Step 1: Do NOT pull the nail out
The nail is plugging its own puncture. It is creating a seal that slows the air leak dramatically — sometimes to nearly nothing. Pulling it out removes that seal and releases whatever air is left in seconds.
Leave the nail exactly where it is and assess the situation. If the tire is still holding pressure (even just most of its air), you likely have time to drive carefully to a nearby tire shop.
Check the tire pressure if you have a gauge or can see the TPMS reading. If the tire is significantly low (under 20 PSI), use your spare instead of driving on it.
Step 2: Assess whether you can drive to a shop
If the tire is at or close to its normal pressure and the nail is in the tread (not the sidewall): yes, drive to a shop. Go directly, at normal speed, without highway driving if possible.
If the tire is losing pressure quickly: pull over safely, use your spare. Driving on a rapidly deflating tire risks sidewall damage that turns a $20 repair into a $150+ tire replacement.
If the nail is in the sidewall: this is not repairable regardless. Put your spare on — sidewall damage means a new tire.
Is the nail in a repairable location?
Tread zone (center 3/4 of the tread face): repairable with a proper patch-plug. The most common nail location — and almost always fixable.
Shoulder area (where tread meets sidewall): not repairable. The stress on this zone is too high for a repair to hold.
Sidewall: never repairable. Replace the tire.
At a previous repair: if there is already a repair nearby, a second repair in the same area is typically not recommended. A shop will assess the specific situation.
What a repair costs
A proper patch-plug repair at a tire shop is $15–30 in West Georgia. Takes about 30 minutes. The shop dismounts the tire, confirms the nail is in a repairable zone, patches from the inside, remounts, and balances.
If you bought the tires at that shop, flat repairs are often free. Worth asking when you call ahead.
Some tire shops (like America's Tire / Discount Tire) repair any tire for free, regardless of where it was purchased.
Frequently asked
Can I temporarily fix a nail in my tire at home?

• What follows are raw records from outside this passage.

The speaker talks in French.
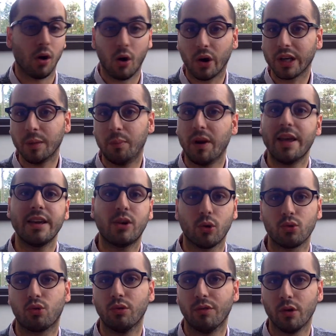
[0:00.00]
en replay
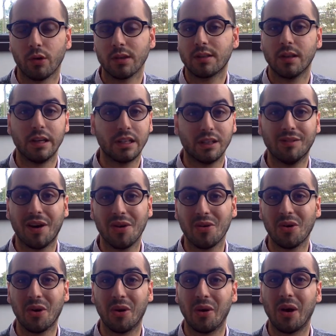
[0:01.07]
quand tu veux. Hein. C'est
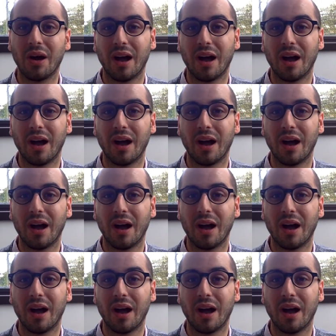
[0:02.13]
l'équivalent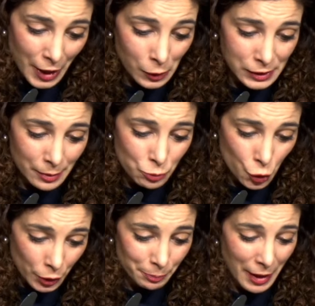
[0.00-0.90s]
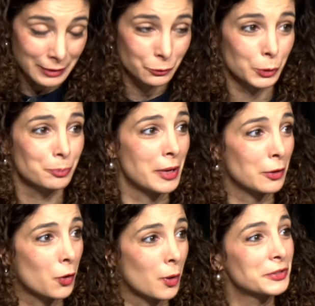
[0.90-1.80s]
der aus dem schönen
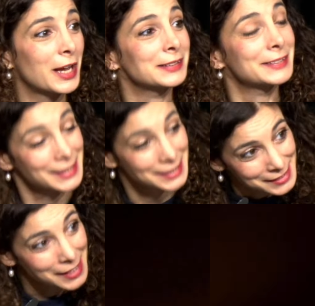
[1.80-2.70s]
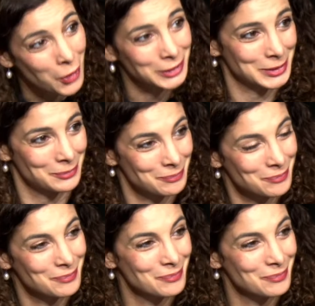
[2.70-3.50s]
Baden-Württemberg kommt, hat jetzt das Wort.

A plug kit (available at auto parts stores) can temporarily seal the puncture from the outside — enough to get you to a shop. It is not a permanent repair. Do not use it as a long-term fix. If you use a sealant canister (like Fix-a-Flat), notify the shop — sealant inside the tire can complicate the repair and needs to be cleaned out.
How long can I drive with a nail in my tire?
If the tire is holding pressure and the nail is in the tread: indefinitely short-term, but get to a shop the same day. A small, slow leak can drain the tire overnight. Do not leave a nailed tire unmonitored for days — a low tire is a flat tire waiting to happen.
Do I need to replace the tire or just repair it?
If the nail is in the tread zone and the tire has at least 4/32" of remaining tread, a repair is the right call. If the nail is in the sidewall, near a prior repair, or the tire is near end of life anyway, replacement makes more sense.
Should I call a mobile tire service for a nail in my tire?
If the tire is holding pressure and you can drive, just go to a shop — it is faster and cheaper. Mobile tire service makes sense when the tire is completely flat and you cannot safely mount your spare (no spare, bad spare, unfamiliar with the process, unsafe location).
Last updated 2026-06-27. General guidance only — confirm specifics with a local shop for your exact vehicle.